* _INFORMATION PROVIDED_
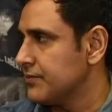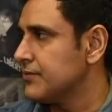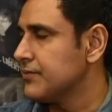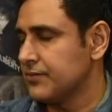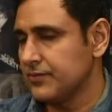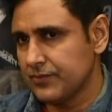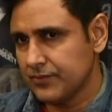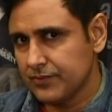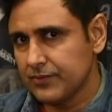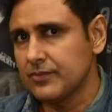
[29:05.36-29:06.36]

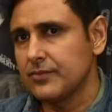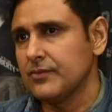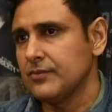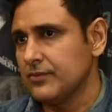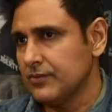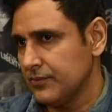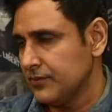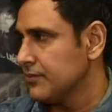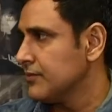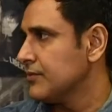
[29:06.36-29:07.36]

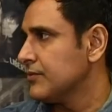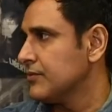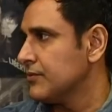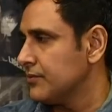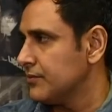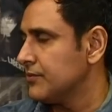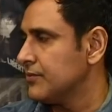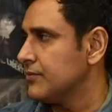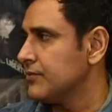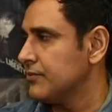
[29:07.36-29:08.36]

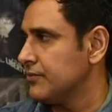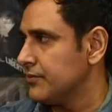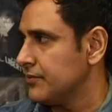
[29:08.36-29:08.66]
This person isn't speaking.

* _EXERCISE PROMPT_
Retype every record as it stands. None of the pictures should appear.

* _RESPONSE BOX_
[29:05.36-29:06.36]

[29:06.36-29:07.36]

[29:07.36-29:08.36]

[29:08.36-29:08.66]
This person isn't speaking.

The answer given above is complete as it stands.